Companies that do annual penetration tests and have two years of solid results indicate they’re prepared, Smith said, especially “if they’re doing quarterly vulnerability scans, both internal and external, and they don’t see any canaries in the coal.” mine-type situations.
Before considering cyber war games, it is also important to consider whether the infrastructure and personnel exist to conduct, detect, and respond to attacks. “If you’re missing any of those pillars, it’s not worth the time and effort,” Smith said.
In this case, outsourcing is an option. Companies do not have to handle all aspects of cyber wargaming in-house and, in fact, it can be beneficial to outsource at least part of the exercise.
If your company only has one blue team, for example, you could hire a third party to carry out the attack. Even if your company has the staff and resources to carry out the exercise, consider hiring an external red and blue team to test against the opposing internal team. Your red team may know how the internal blue team would respond, and vice versa, which a third-party attacker probably wouldn’t. This could affect the test and its results.
Challenges of cyber war games
Cyber war games are not all roses. Be aware of these potential drawbacks before performing an exercise.
Cyber War Games Aren’t Cheap
Carrying out an evaluation can be expensive. Time is needed to devise the situation, determine the ultimate goal, and carry out the exercise. In some cases, the end result may not be worth the time and cost. If the blue team prevents the red team from penetrating the perimeter, they have just conducted an expensive penetration test. On the other hand, if the red team easily breaks into the system and experiences almost no resistance, it expensively shows that your cybersecurity defense is in need of an overhaul.
“You always run the risk that it’s not worth the cost because you’re testing unknowns,” Smith said. “You may not get enough bang for your buck with exercise. But, if your program is at the right maturity level, you’ve done your due diligence, have your controls in place, and are running regular tests, this is kind of that next step to give you the assurance of whether or not your processes are working as planned.

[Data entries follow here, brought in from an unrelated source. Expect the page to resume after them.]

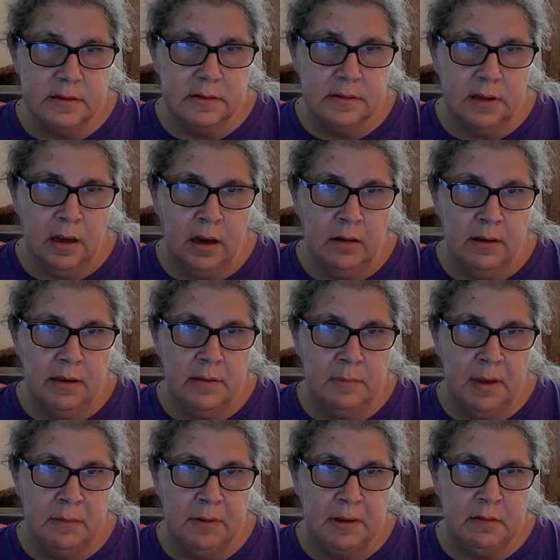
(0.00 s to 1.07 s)
You know, it
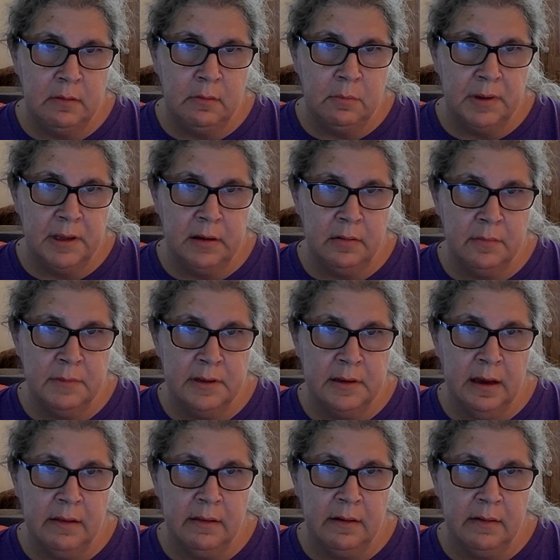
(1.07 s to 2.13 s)
may be a little big on me
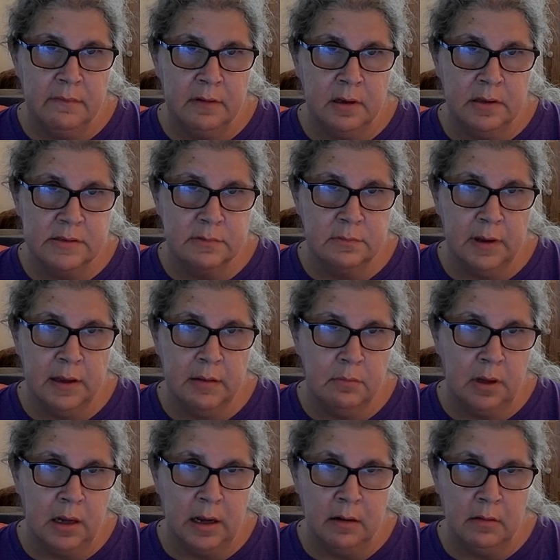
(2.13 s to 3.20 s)
now that I've lost weight,
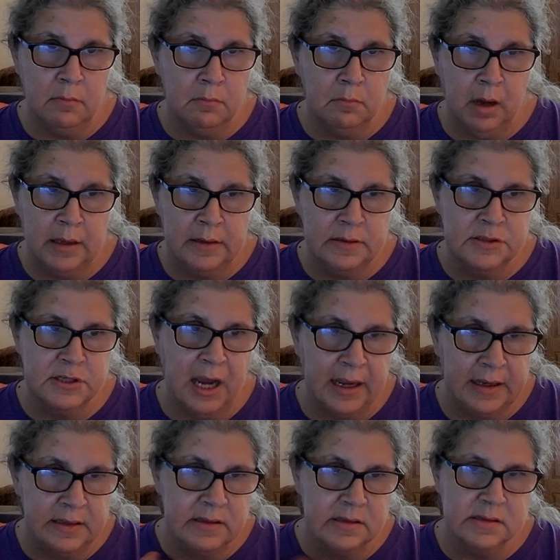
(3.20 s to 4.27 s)
but I don't mind a
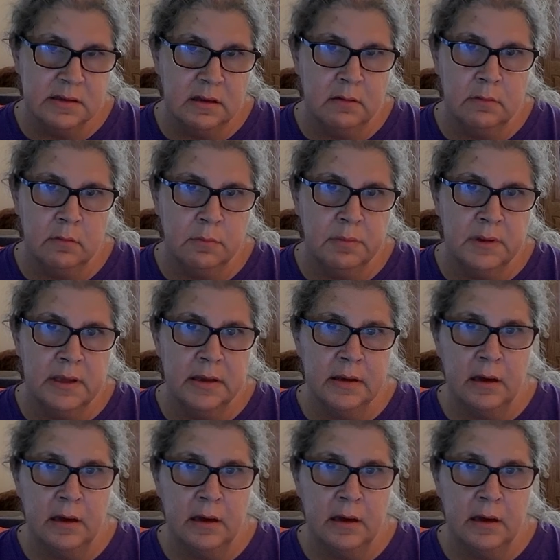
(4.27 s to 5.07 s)
jacket that's a little big.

Poor C-suite communications could hurt security teams
The C-suite should be included in cyber war games, but unfortunately, that won’t always happen. However, keep the board and C-suite informed about how simulation exercises work and always make sure they understand the purpose of the exercise. Remind them that a successful attack does not mean that the blue team failed or that people should lose their jobs.
Turning it into a competition
Another concern is that table exercises can become too competitive. The red team wins most of the time, said Jeff Pollard, an analyst at Forrester Research, but that’s not meant to be an indication of failure for the blue team. Don’t undermine future cooperation by making the exercise a competition between red and blue teams.

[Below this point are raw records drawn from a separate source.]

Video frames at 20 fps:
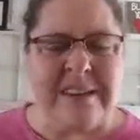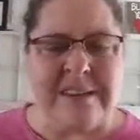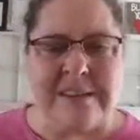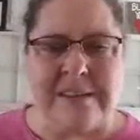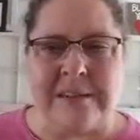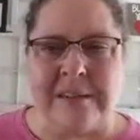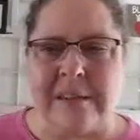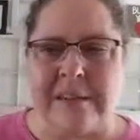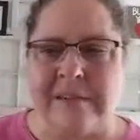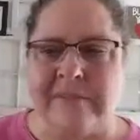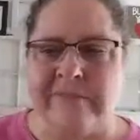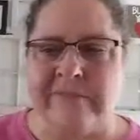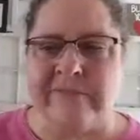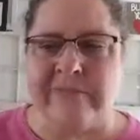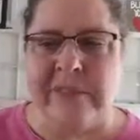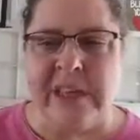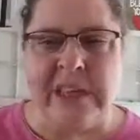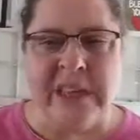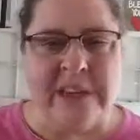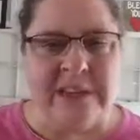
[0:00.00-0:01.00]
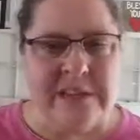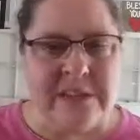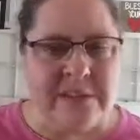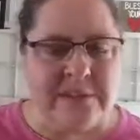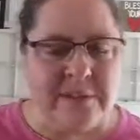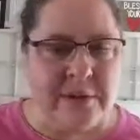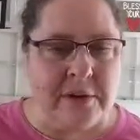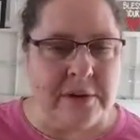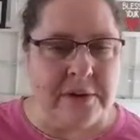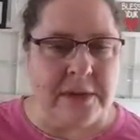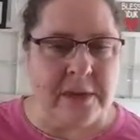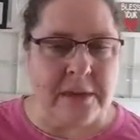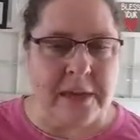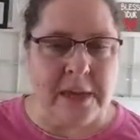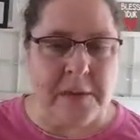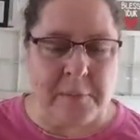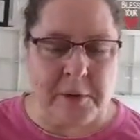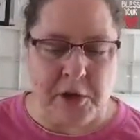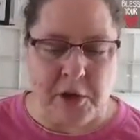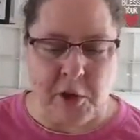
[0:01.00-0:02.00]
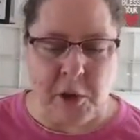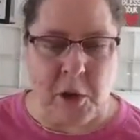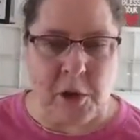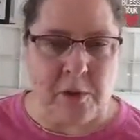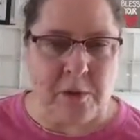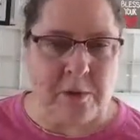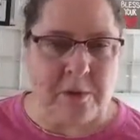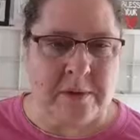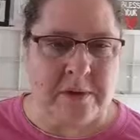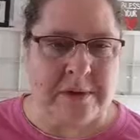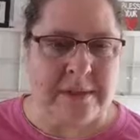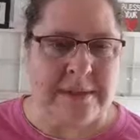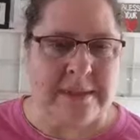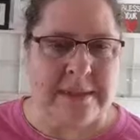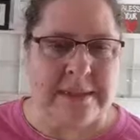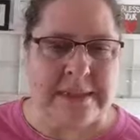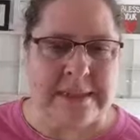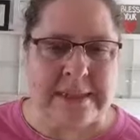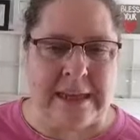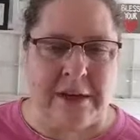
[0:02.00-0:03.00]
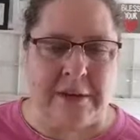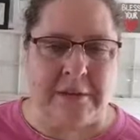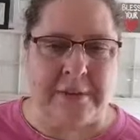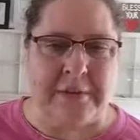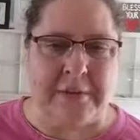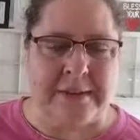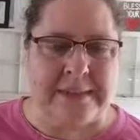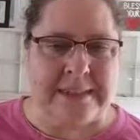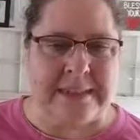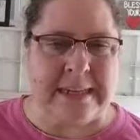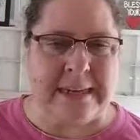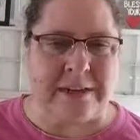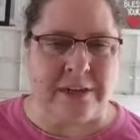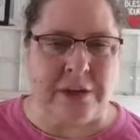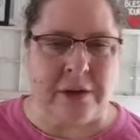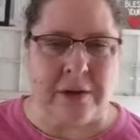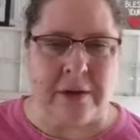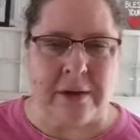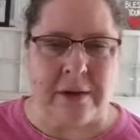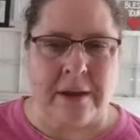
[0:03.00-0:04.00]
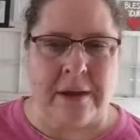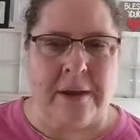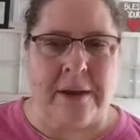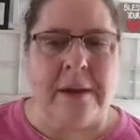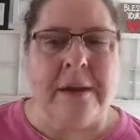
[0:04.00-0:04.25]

So just focus on keeping your own self centered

“This is where it gets controversial and toxic,” Pollard said.
Purple teaming as an alternative
Organizations may consider using purple team instead of cyber war games. This methodology encourages collaboration over competition. The purple team involves the red teams working together with the blue teams to explain what they would do if they were an attacker. This helps blue teams understand potential attacks and what to look for in the future.
“Purple teamwork is a collaborative effort,” Pollard said. “War games can be competitive; there is a clear ‘winner’. With the purple team, you can put the red team next to the blue team and show them what they would do next in an attack.”
In general, the objective of both exercises is improve an organization’s defenses, but cyber war games are much broader. In cyber war games, the successful red team helps inform a company where current processes or technology fall short and where work needs to be done and gives the blue team more experience of what a real attack looks like.